TRY IT = Everything from the line containing "[0:00.00-0:01.00]" through the last line of the entries needs to be repeated exactly. Pictures must be left out.

RECORDS FOR THIS EXERCISE =
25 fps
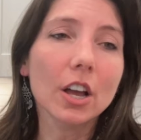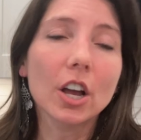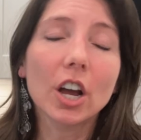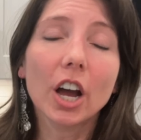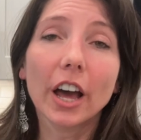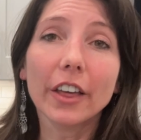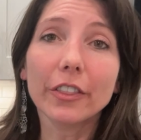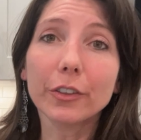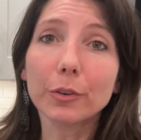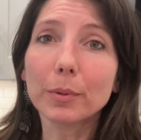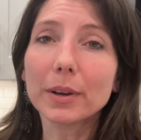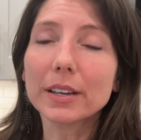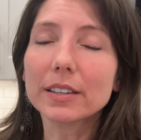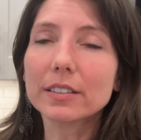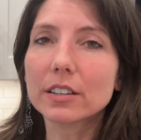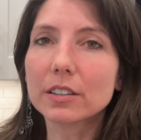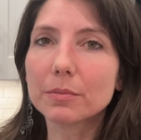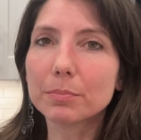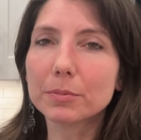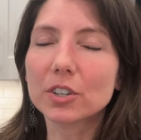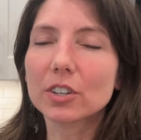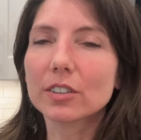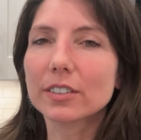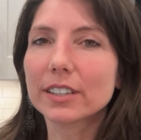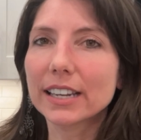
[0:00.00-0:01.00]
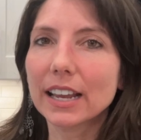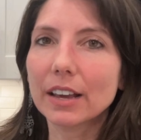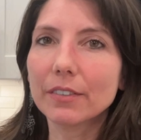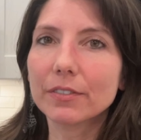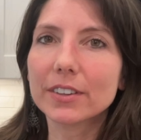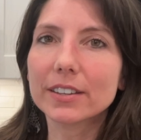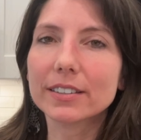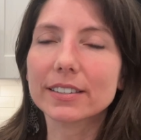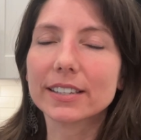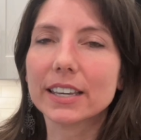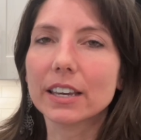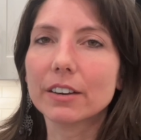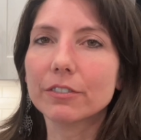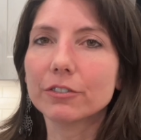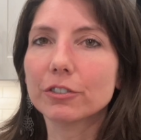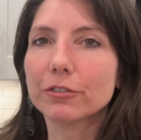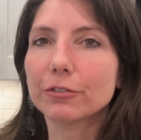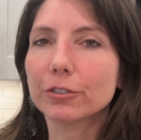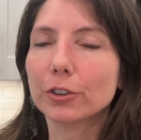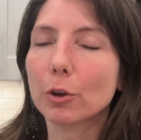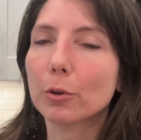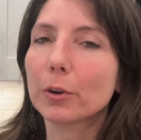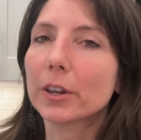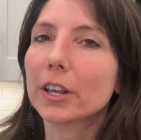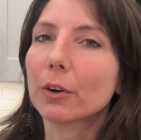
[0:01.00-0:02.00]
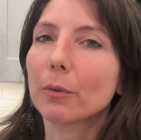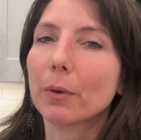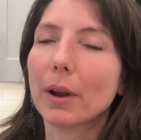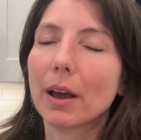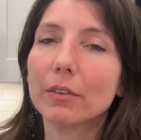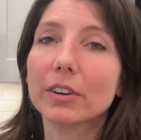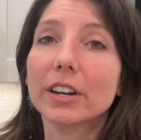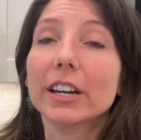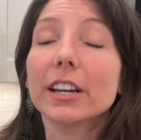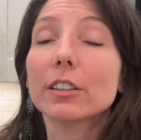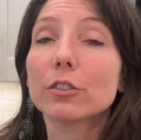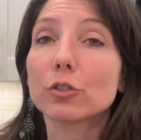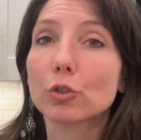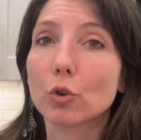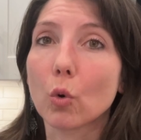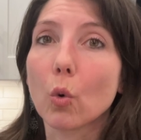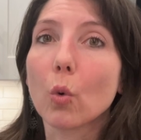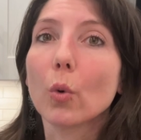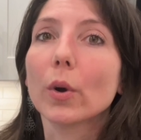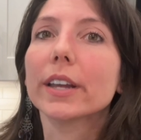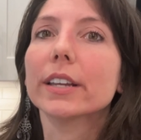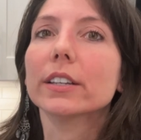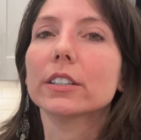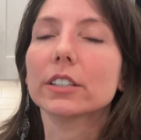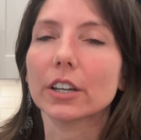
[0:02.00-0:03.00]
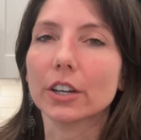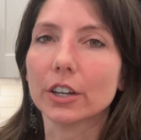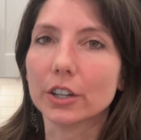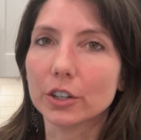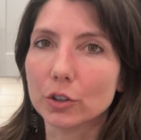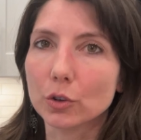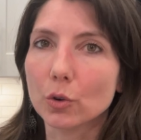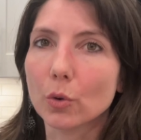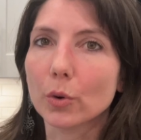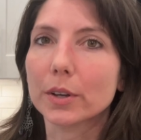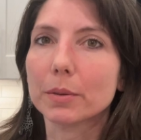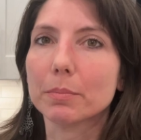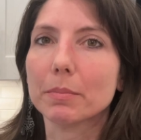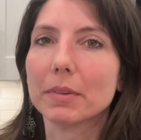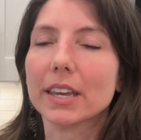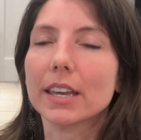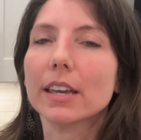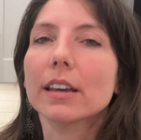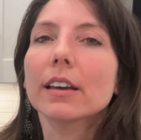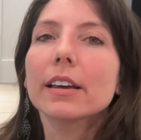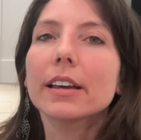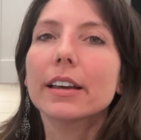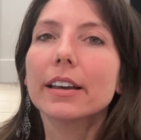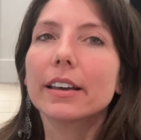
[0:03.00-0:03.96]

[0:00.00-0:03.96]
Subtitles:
Otherwise, I'm just gonna have this gift floating around and it's going to annoy me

EXERCISE RESPONSE =
[0:00.00-0:01.00]
[0:01.00-0:02.00]
[0:02.00-0:03.00]
[0:03.00-0:03.96]

[0:00.00-0:03.96]
Subtitles:
Otherwise, I'm just gonna have this gift floating around and it's going to annoy me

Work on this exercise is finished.